My name is Achraf. I am a land surveying and geomatics student and I’m currently preparing for my end-of-studies project. The project concerns the study of rangeland degradation by estimating biomass of a study area using time-series imagery (vegetation indices) and other data (sample terrain measurements of biomass, rainfall, temperature and DTM). I have learned that regression through machine learning or deep learning techniques can be great ways to estimate biomass. I have recently heard about KNIME and found the software to be really interesting since it’s an alternative to traditional coding. Is there a way to combine these data in KNIME and obtain biomass of the entire study area as the final output? Do I need to convert tiff images into another format for processing? I would really appreciate it if you could help me resolve this problem.

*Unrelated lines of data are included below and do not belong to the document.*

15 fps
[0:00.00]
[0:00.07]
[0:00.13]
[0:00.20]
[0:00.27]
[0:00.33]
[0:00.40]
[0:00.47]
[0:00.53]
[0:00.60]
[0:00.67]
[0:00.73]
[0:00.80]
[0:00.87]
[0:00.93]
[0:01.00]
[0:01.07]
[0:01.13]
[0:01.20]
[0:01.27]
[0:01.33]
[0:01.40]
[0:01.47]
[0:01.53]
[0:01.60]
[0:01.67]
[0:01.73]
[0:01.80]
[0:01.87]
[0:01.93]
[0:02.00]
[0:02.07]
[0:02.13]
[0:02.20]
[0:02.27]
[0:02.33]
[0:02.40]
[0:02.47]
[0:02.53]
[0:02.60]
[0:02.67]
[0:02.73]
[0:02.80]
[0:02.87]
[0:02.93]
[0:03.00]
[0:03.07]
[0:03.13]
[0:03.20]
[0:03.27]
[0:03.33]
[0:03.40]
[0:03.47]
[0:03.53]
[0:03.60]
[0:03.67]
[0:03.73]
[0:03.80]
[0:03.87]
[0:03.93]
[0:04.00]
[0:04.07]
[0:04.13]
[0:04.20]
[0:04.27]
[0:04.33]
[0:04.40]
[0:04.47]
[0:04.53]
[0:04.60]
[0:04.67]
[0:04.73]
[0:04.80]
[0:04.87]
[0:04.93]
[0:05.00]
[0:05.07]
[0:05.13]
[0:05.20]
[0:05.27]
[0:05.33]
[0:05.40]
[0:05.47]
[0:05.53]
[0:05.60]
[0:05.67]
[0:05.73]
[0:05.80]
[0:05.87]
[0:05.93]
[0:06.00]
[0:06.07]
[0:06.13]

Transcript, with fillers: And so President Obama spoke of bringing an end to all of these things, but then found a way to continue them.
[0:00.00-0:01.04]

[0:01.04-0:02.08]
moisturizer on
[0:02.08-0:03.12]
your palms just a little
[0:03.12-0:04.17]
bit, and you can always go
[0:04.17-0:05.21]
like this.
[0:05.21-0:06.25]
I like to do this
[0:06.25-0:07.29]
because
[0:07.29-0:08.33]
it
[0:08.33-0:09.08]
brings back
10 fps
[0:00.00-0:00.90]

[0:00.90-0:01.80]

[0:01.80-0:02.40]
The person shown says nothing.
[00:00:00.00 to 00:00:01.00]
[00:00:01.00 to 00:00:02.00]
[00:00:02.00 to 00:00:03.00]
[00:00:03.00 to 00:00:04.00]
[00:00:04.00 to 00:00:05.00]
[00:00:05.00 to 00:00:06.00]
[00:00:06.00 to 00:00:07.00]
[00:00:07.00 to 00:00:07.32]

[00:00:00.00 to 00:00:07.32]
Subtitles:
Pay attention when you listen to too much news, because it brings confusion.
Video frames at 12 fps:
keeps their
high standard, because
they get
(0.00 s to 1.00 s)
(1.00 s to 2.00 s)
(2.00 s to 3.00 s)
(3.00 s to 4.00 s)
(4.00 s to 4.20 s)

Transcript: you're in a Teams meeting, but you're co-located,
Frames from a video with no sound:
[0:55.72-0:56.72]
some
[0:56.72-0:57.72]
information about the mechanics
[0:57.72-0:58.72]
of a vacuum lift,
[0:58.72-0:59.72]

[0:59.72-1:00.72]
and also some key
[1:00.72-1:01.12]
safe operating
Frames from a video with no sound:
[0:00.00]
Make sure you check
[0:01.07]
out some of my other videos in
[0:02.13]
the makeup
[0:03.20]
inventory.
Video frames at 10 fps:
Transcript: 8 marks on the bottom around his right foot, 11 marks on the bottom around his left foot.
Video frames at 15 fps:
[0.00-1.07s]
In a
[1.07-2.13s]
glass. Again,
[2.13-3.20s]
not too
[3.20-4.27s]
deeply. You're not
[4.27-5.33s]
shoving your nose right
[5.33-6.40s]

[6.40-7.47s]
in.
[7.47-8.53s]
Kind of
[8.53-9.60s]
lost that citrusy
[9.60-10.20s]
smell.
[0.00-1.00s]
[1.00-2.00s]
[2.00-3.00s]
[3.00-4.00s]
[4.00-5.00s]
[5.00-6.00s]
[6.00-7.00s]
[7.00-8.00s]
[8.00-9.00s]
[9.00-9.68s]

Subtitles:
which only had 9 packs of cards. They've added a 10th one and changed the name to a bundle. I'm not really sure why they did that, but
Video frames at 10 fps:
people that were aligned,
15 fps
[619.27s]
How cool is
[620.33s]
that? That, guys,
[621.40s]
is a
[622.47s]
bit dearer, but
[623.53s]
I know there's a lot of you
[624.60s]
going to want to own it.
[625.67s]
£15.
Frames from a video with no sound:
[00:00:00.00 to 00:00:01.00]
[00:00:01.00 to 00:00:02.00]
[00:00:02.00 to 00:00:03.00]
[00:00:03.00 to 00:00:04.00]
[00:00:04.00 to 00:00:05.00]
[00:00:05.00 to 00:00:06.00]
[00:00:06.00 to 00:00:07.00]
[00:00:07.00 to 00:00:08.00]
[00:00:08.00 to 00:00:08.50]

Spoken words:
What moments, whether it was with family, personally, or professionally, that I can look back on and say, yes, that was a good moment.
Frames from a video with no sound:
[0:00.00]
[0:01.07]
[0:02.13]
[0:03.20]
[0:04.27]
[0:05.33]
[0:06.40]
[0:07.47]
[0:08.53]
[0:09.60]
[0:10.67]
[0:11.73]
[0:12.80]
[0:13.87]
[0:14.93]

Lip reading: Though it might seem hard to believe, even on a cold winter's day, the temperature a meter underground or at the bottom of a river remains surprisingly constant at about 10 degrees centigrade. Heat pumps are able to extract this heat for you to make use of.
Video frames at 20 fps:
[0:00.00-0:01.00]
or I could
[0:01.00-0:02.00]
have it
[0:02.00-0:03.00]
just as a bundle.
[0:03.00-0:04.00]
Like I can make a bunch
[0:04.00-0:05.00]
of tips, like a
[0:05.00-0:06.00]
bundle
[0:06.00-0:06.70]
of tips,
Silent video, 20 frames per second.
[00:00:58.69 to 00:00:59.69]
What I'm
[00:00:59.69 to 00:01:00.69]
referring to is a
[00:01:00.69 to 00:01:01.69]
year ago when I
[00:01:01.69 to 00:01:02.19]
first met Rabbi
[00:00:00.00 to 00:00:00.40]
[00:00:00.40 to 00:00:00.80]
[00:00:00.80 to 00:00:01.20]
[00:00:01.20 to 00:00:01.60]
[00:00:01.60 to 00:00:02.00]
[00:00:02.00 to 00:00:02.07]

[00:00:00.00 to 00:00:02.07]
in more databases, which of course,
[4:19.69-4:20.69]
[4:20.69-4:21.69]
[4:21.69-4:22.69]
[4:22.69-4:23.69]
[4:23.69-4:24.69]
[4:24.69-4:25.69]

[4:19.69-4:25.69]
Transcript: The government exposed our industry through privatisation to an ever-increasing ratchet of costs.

This sounds like an interesting project for sure. In this case it sounds like you need to combine elements of image processing, deep learning (probably with convolutional neural networks), and maybe even a bit of time series and/or spatial correlation for a regression estimation. Certainly not a trivial effort.
I’m fairly certain we don’t have ready-made example workflows for something this specific, but there are several workflows available on the KNIME Hub centered around deep learning with CNNs. Most of these, unfortunately, deal with classification problems, so you would need to adapt the network structure for your purposes (also including your other numeric predictors as well).
Speaking of those other predictors, it occurs to me there are some additional issues to consider: for example, how do you spatially correlate meteorological data with the images, if you have multiple measurement sites and a large area of interest?
Anyway, if you have additional information you can provide, maybe someone can point you in a more specific direction.
Thank you for your reply and information about the subject.
When it comes to data, I was hoping to use images of soil temperature and precipitation as well as DTM images. This way I don’t have to worry about correlation since each pixel will have 5 values : vegetation index, precipitation, elevation, temperature and biomass measurement (for each site). I haven’t received biomass ground measurements yet, but I believe I will obtain surfacic ground measurements, which means I am gonna have to calculate the mean value of the vegetation index, precipitation, temperature and elevation for each surface.
In other words, each surface (or site) of biomass measurement will be represented with 5 values that I can put in a csv file for processing. My goal is to obtain a regression equation that is precise and that I can use to predict biomass in other parts of the study area that were not subject to ground measurements.
I hope I was clear in explaining the problematic and the data that I want to use. I would really appreciate it if I could have your opinion, or other knimers’ opinions, on the matter. Thank you for your help and consideration.